Joaquin Vanschoren is a tenured Assistant Professor of machine learning at the Eindhoven University of Technology (TU/e). He received his PhD from the Katholieke Universiteit Leuven, Belgium. His research focuses on the automation of machine learning (AutoML) and metalearning. He founded and leads OpenML.org, an online platform used all over the world for sharing machine learning data, algorithms, and models. He also chairs the Open Machine Learning Foundation, and co-chairs the W3C Machine Learning Schema Community Group. He is the recipient of an Amazon Research Award, an Azure Research Award, the Dutch Data Prize, and an ECMLPKDD demonstration award. He is a co-author and co-editor of the book “Automatic Machine Learning: Methods, Systems, Challenges”. He has been tutorial speaker at NeurIPS, AAAI, and ECMLPKDD, and an invited speaker at ECDA, StatComp, AutoML@ICML, CiML@NeurIPS, DEEM@SIGMOD, AutoML@PRICAI, MLOSS@NeurIPS, and many other occasions. He was general chair at LION 2016, datasets and benchmarks chair at NeurIPS 2021, program chair of Discovery Science 2018, demo chair at ECMLPKDD 2013, and he co-organizes the AutoML and Meta-Learning workshop series at NeurIPS and ICML from 2013 to 2021.

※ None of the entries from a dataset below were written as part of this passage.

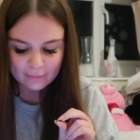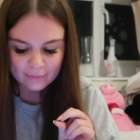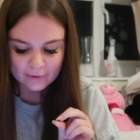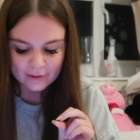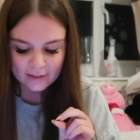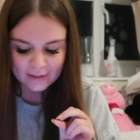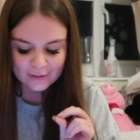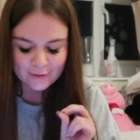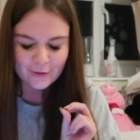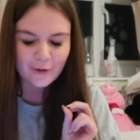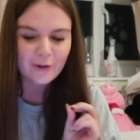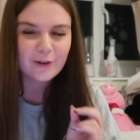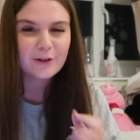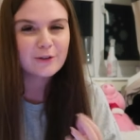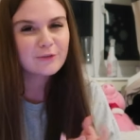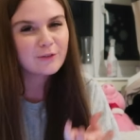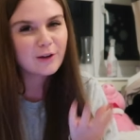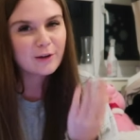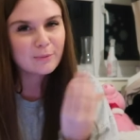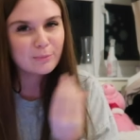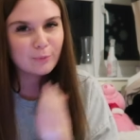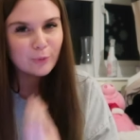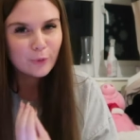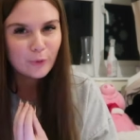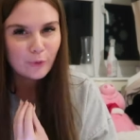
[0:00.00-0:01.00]
but that's kind of
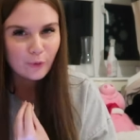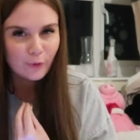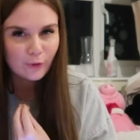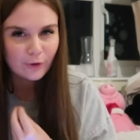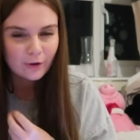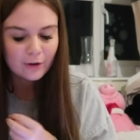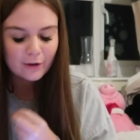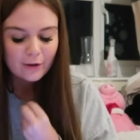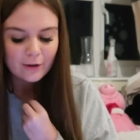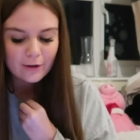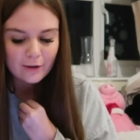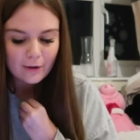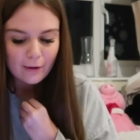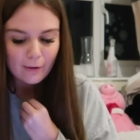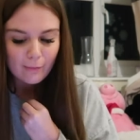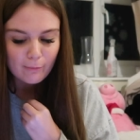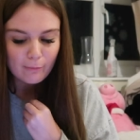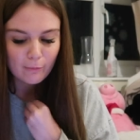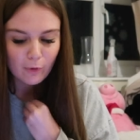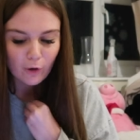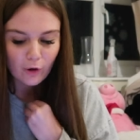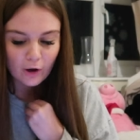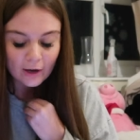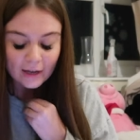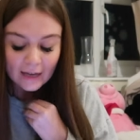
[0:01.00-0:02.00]
like more
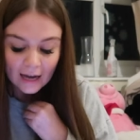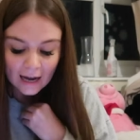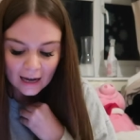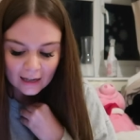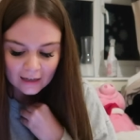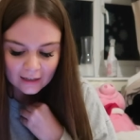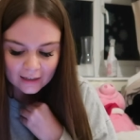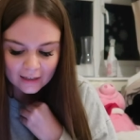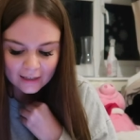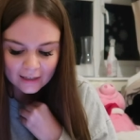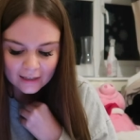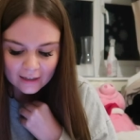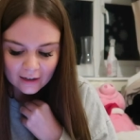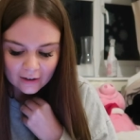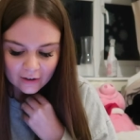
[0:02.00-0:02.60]
my alley.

This open access book offers a comprehensive and thorough introduction to almost all aspects of metalearning and automated machine learning (AutoML), covering the basic concepts and architecture, evaluation, datasets, hyperparameter optimization, ensembles and workflows, and also how this knowledge can be used to select, combine, compose, adapt and configure both algorithms and models to yield faster and better solutions to data mining and data science problems. It can thus help developers to develop systems that can improve themselves through experience.

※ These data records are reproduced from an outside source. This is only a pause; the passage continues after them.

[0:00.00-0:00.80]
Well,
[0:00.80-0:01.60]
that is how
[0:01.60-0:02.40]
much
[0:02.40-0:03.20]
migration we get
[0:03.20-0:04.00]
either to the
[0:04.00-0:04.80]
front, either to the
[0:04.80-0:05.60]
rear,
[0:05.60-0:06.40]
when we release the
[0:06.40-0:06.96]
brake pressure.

As one of the fastest-growing areas of research in machine learning, metalearning studies principled methods to obtain efficient models and solutions by adapting machine learning and data mining processes. This adaptation usually exploits information from past experience on other tasks and the adaptive processes can involve machine learning approaches. As a related area to metalearning and a hot topic currently, AutoML is concerned with automating the machine learning processes. Metalearning and AutoML can help AI learn to control the application of different learning methods and acquire new solutions faster without unnecessary interventions from the user.
This book is a substantial update of the first edition published in 2009. It includes 18 chapters, more than twice as much as the previous version. This enabled the authors to cover the most relevant topics in more depth and incorporate the overview of recent research in the respective area. The book will be of interest to researchers and graduate students in the areas of machine learning, data mining, data science and artificial intelligence.